(Exercise objective) Skip any pictures. Repeat the data exactly, from its first line through the line that holds "Transcript: and I", both included.

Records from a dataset
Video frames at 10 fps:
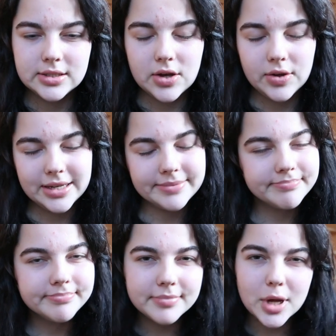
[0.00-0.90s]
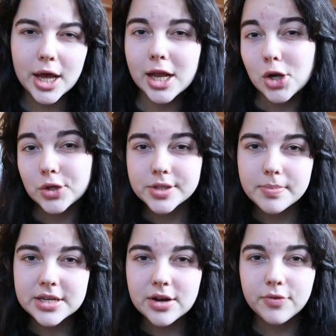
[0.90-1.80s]
so it it looks a
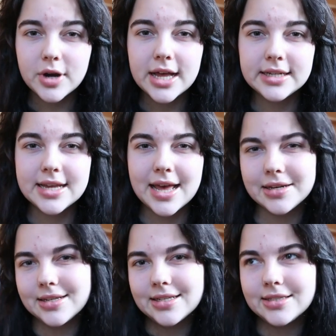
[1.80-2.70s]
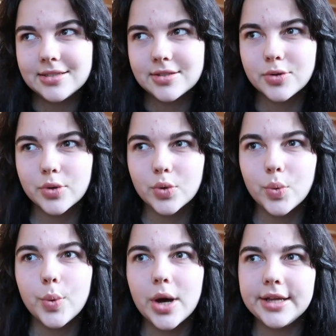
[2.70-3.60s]
bit different, and it's
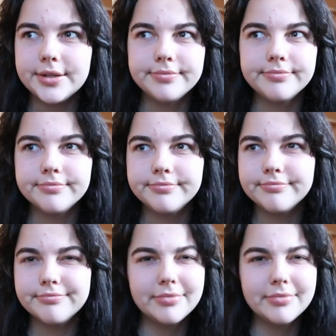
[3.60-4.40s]
quite an,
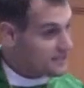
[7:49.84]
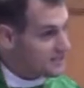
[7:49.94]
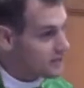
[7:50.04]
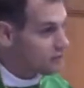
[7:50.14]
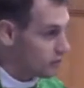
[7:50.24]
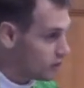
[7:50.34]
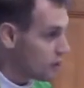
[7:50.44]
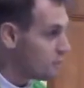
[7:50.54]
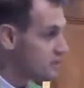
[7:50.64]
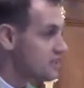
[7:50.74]
said, roll
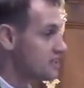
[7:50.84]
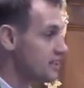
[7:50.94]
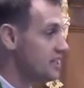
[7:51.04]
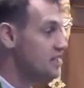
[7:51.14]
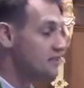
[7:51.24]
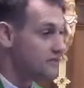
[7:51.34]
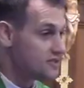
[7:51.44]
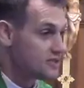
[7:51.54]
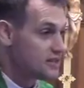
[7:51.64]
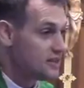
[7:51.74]
up his
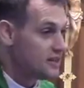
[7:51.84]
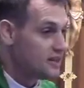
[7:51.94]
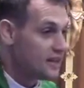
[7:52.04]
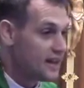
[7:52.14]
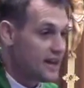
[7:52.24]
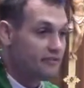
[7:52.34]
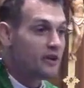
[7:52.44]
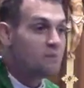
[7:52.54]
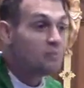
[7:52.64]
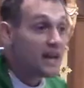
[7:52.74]
sleeves.
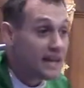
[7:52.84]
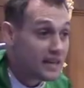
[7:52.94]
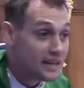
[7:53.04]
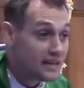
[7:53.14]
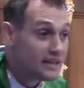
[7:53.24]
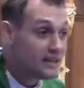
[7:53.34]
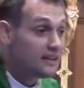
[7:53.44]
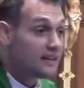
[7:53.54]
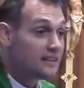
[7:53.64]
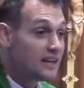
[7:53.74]
Every pain,
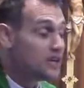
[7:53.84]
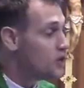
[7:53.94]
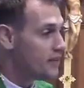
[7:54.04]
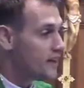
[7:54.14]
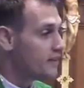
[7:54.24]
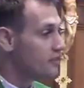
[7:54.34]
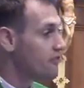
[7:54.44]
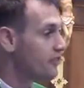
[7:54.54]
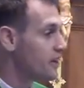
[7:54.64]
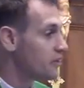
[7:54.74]
that you have ever
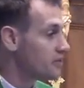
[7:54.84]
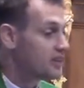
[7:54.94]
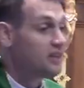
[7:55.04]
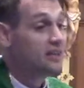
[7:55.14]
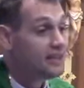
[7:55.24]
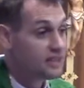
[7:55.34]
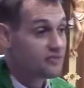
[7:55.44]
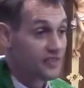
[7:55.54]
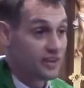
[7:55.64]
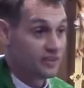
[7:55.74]
felt, He has
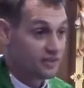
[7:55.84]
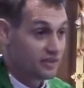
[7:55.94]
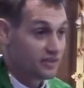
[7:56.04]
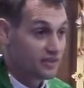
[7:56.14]
felt.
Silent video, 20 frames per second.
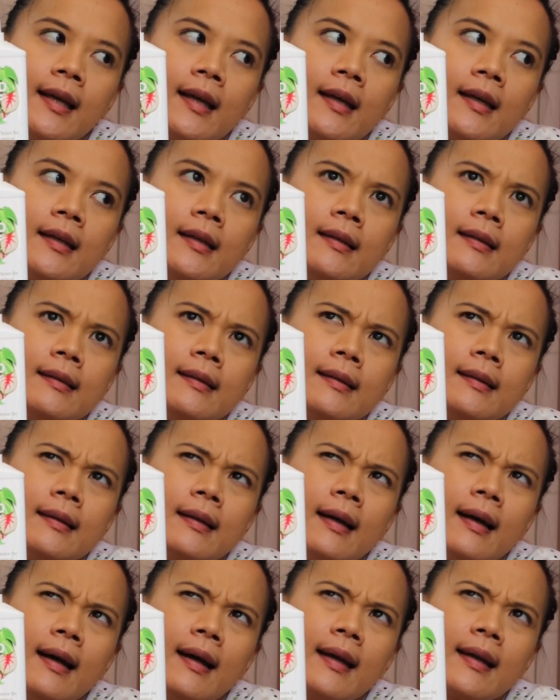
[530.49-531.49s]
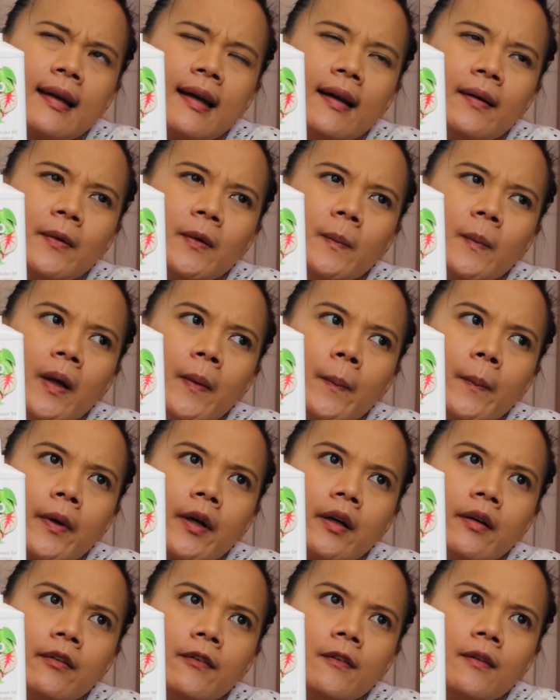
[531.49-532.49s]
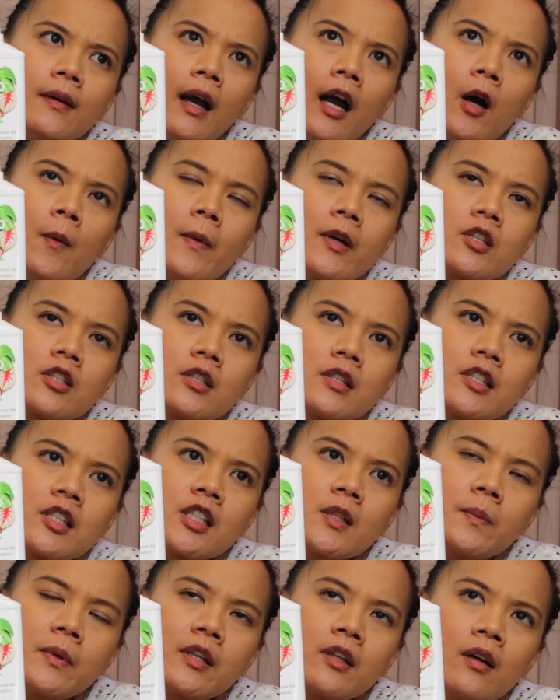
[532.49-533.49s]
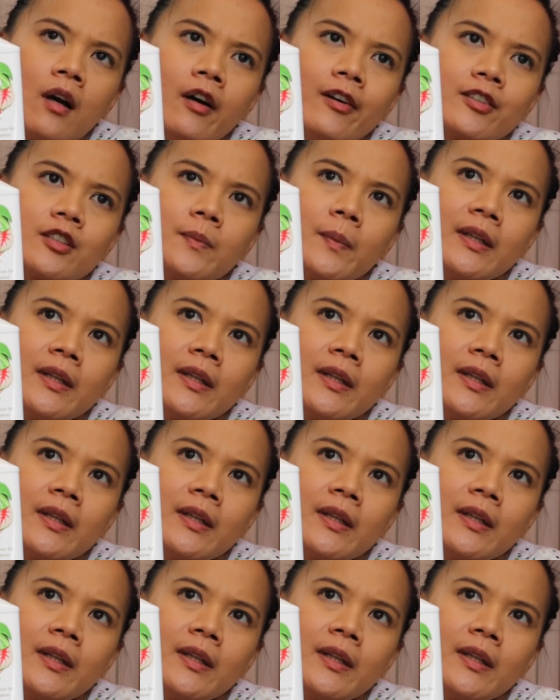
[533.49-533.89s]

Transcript: and I can't remember how much the shipping costs,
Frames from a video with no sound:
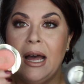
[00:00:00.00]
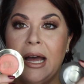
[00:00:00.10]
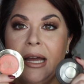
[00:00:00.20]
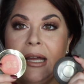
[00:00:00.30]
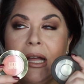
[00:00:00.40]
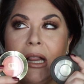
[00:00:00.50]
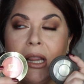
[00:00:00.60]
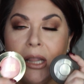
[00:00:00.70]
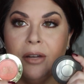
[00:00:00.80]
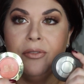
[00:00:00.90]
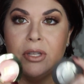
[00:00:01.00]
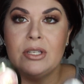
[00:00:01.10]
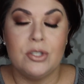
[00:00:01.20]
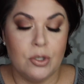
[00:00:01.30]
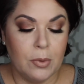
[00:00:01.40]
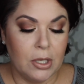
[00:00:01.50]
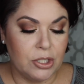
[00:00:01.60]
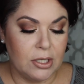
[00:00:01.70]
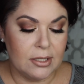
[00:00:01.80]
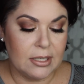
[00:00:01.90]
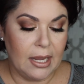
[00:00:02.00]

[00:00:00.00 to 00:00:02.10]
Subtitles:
I love these 2 blushes.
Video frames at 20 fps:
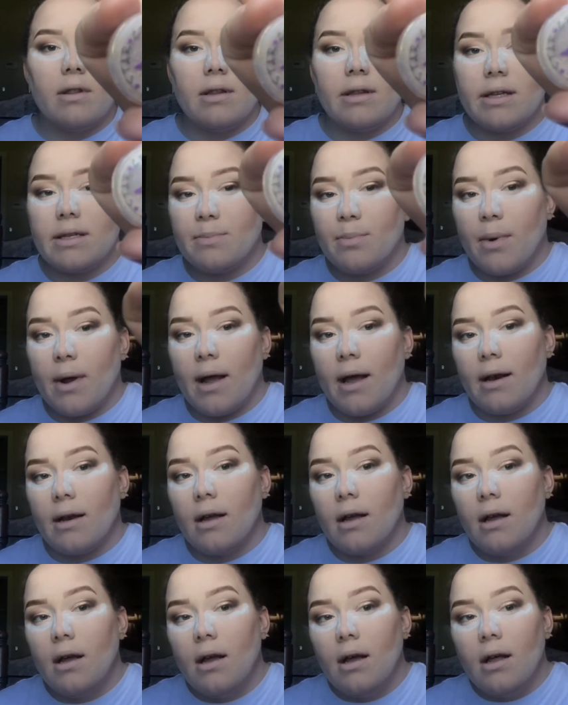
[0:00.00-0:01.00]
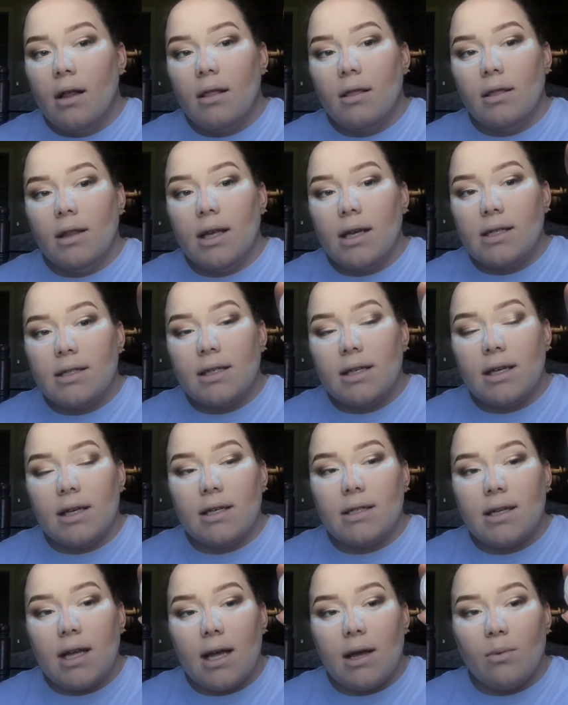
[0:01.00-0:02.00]
this brand. This
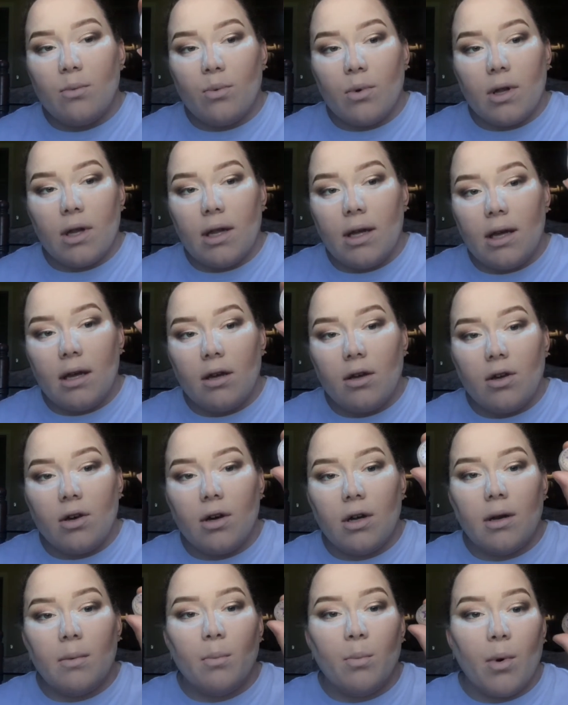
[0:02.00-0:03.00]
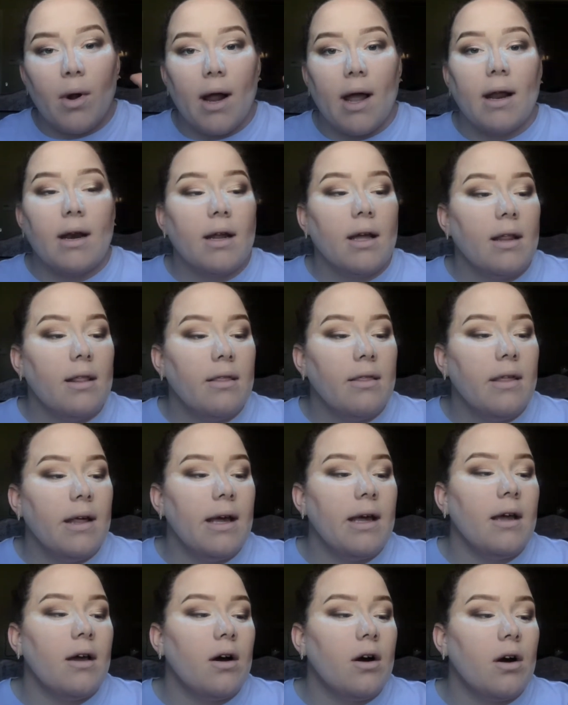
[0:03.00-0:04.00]
is a really good brand.
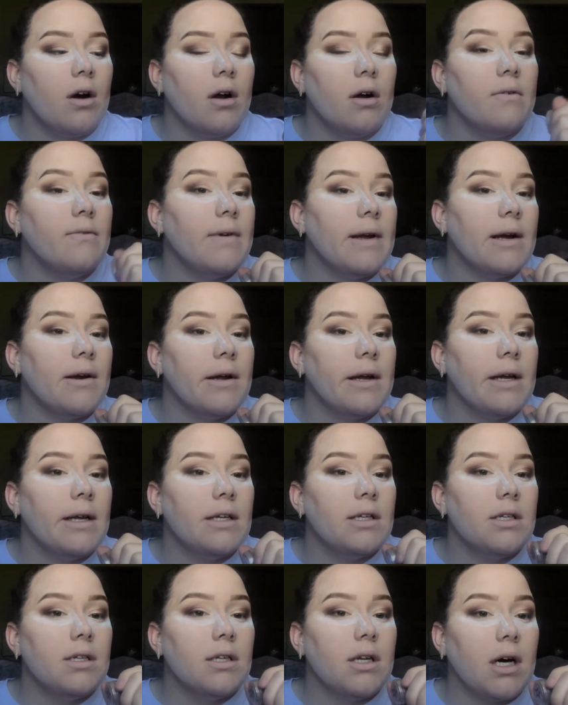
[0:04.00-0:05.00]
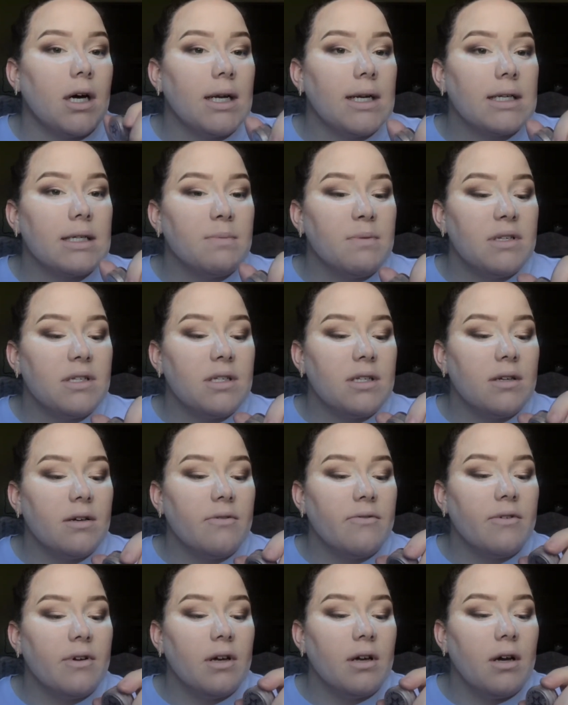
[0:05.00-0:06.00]
They are very
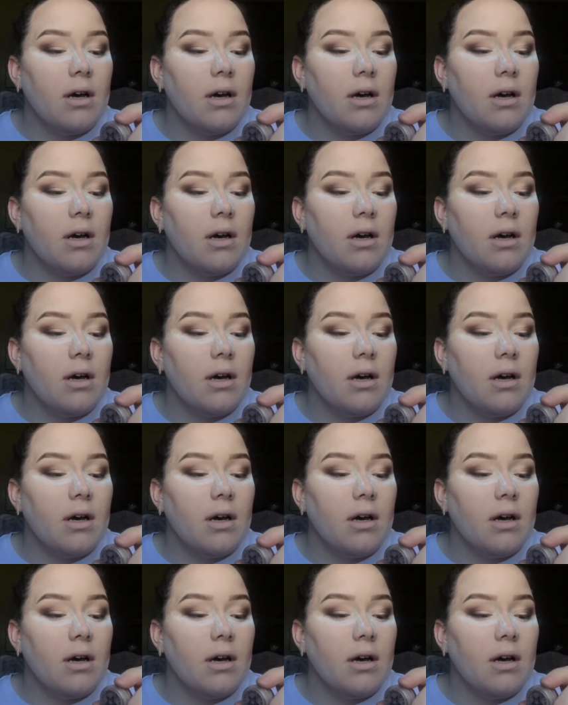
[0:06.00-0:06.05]
non-expensive.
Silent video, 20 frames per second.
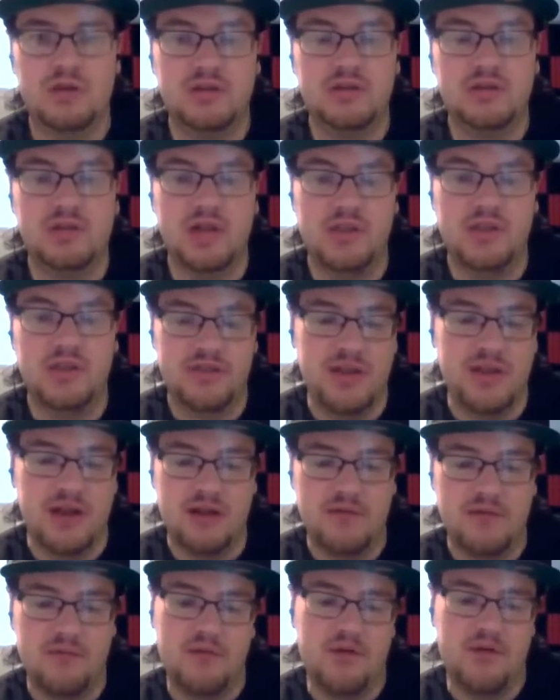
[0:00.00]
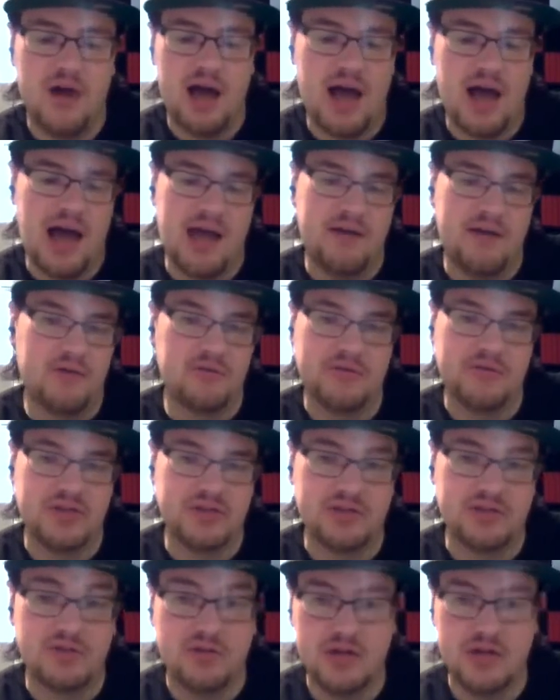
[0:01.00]
Yeah, I don't
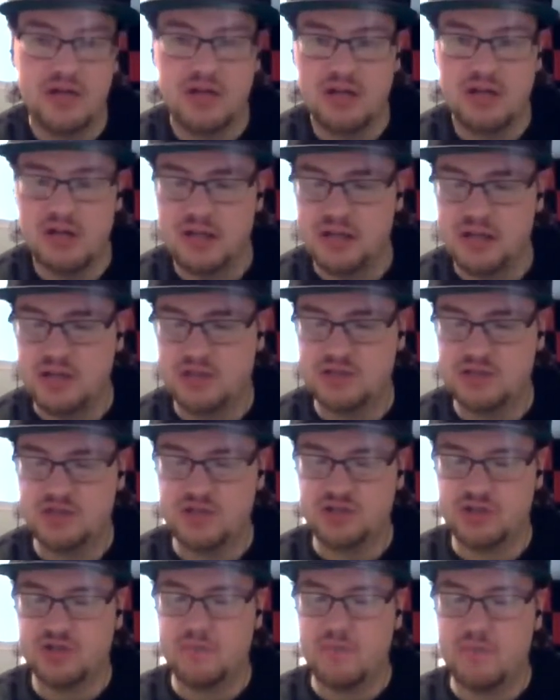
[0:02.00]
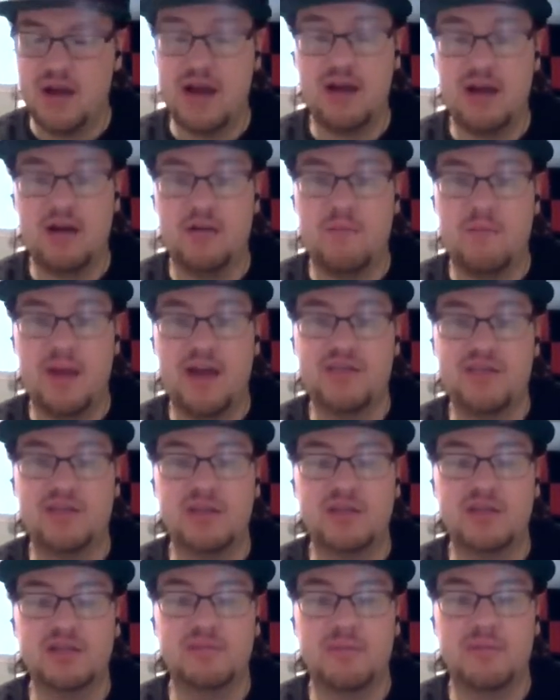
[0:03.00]
disagree. It's just my
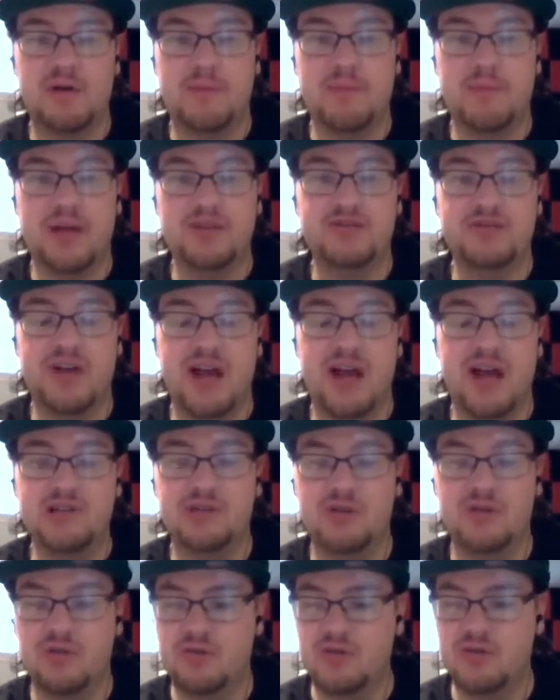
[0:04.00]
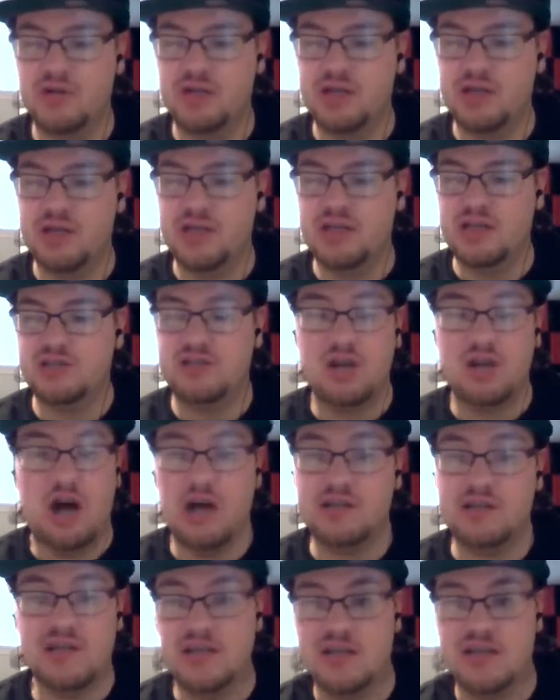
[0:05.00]
thing is Pietrangelo is
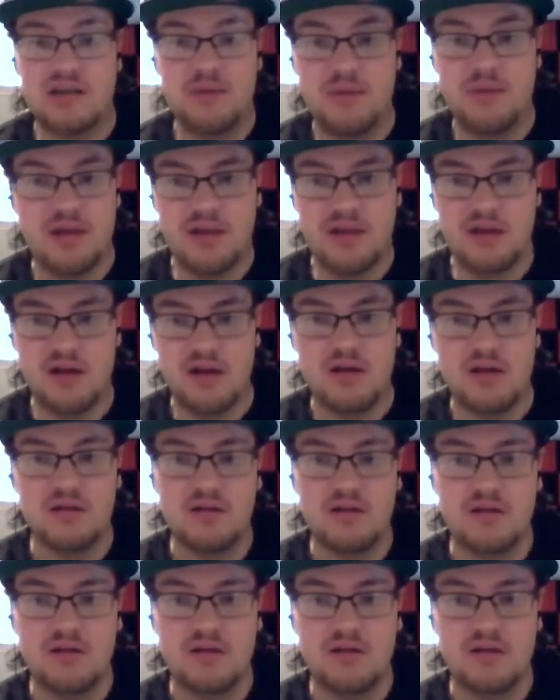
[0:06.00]
not taking a pay cut.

(Final answer)
Video frames at 10 fps:
[0.00-0.90s]
[0.90-1.80s]
so it it looks a
[1.80-2.70s]
[2.70-3.60s]
bit different, and it's
[3.60-4.40s]
quite an,
[7:49.84]
[7:49.94]
[7:50.04]
[7:50.14]
[7:50.24]
[7:50.34]
[7:50.44]
[7:50.54]
[7:50.64]
[7:50.74]
said, roll
[7:50.84]
[7:50.94]
[7:51.04]
[7:51.14]
[7:51.24]
[7:51.34]
[7:51.44]
[7:51.54]
[7:51.64]
[7:51.74]
up his
[7:51.84]
[7:51.94]
[7:52.04]
[7:52.14]
[7:52.24]
[7:52.34]
[7:52.44]
[7:52.54]
[7:52.64]
[7:52.74]
sleeves.
[7:52.84]
[7:52.94]
[7:53.04]
[7:53.14]
[7:53.24]
[7:53.34]
[7:53.44]
[7:53.54]
[7:53.64]
[7:53.74]
Every pain,
[7:53.84]
[7:53.94]
[7:54.04]
[7:54.14]
[7:54.24]
[7:54.34]
[7:54.44]
[7:54.54]
[7:54.64]
[7:54.74]
that you have ever
[7:54.84]
[7:54.94]
[7:55.04]
[7:55.14]
[7:55.24]
[7:55.34]
[7:55.44]
[7:55.54]
[7:55.64]
[7:55.74]
felt, He has
[7:55.84]
[7:55.94]
[7:56.04]
[7:56.14]
felt.
Silent video, 20 frames per second.
[530.49-531.49s]
[531.49-532.49s]
[532.49-533.49s]
[533.49-533.89s]

Transcript: and I can't remember how much the shipping costs,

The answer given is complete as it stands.